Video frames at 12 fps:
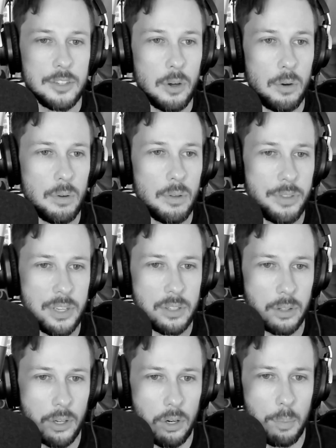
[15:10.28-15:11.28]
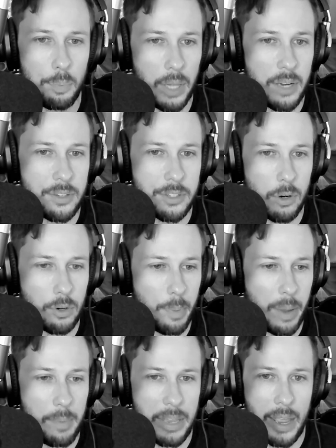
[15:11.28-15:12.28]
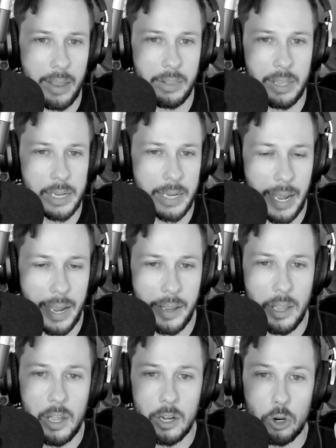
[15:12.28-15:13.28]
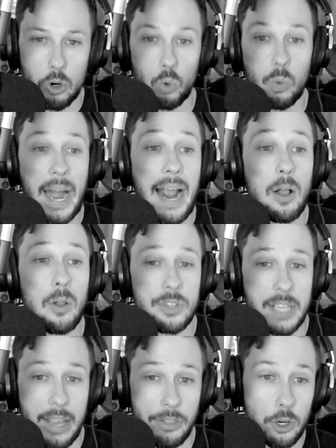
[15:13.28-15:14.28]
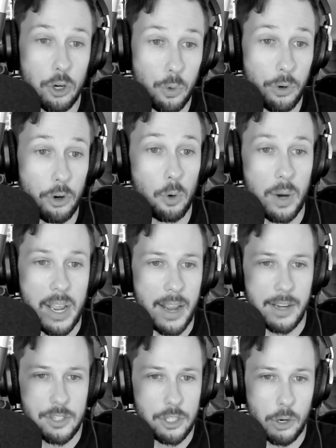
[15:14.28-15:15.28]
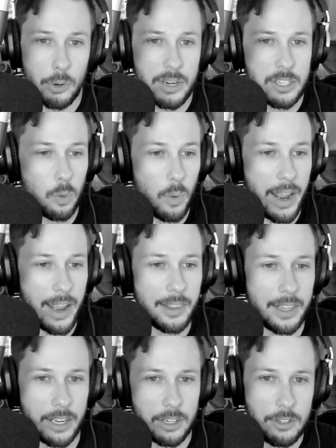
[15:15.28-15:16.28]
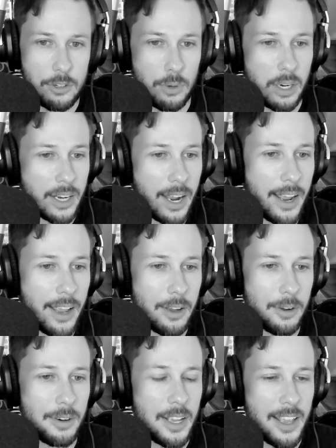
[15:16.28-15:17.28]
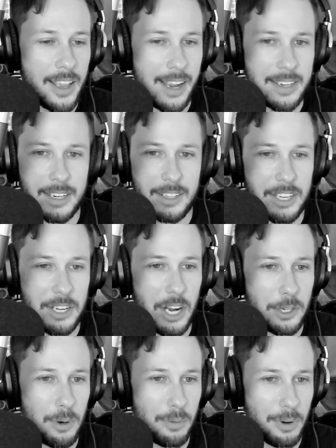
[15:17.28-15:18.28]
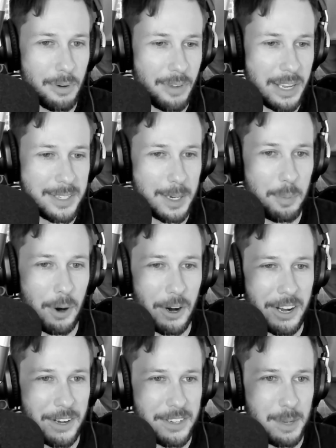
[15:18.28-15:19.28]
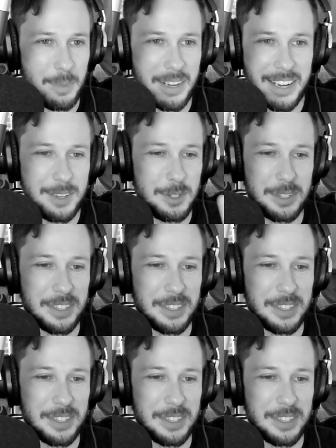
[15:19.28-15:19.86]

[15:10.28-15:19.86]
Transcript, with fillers: So this little blood-soaked baby alien guy growls at the crew and scurries away like a drunk guy who accidentally knocked over a vase at a party or something. He's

--

→ How to complete this task:
Would you give again exactly the lines from the line containing "[15:10.28-15:11.28]" through the end of the listing, both ends included, without any pictures?

→ Your response:
[15:10.28-15:11.28]
[15:11.28-15:12.28]
[15:12.28-15:13.28]
[15:13.28-15:14.28]
[15:14.28-15:15.28]
[15:15.28-15:16.28]
[15:16.28-15:17.28]
[15:17.28-15:18.28]
[15:18.28-15:19.28]
[15:19.28-15:19.86]

[15:10.28-15:19.86]
Transcript, with fillers: So this little blood-soaked baby alien guy growls at the crew and scurries away like a drunk guy who accidentally knocked over a vase at a party or something. He's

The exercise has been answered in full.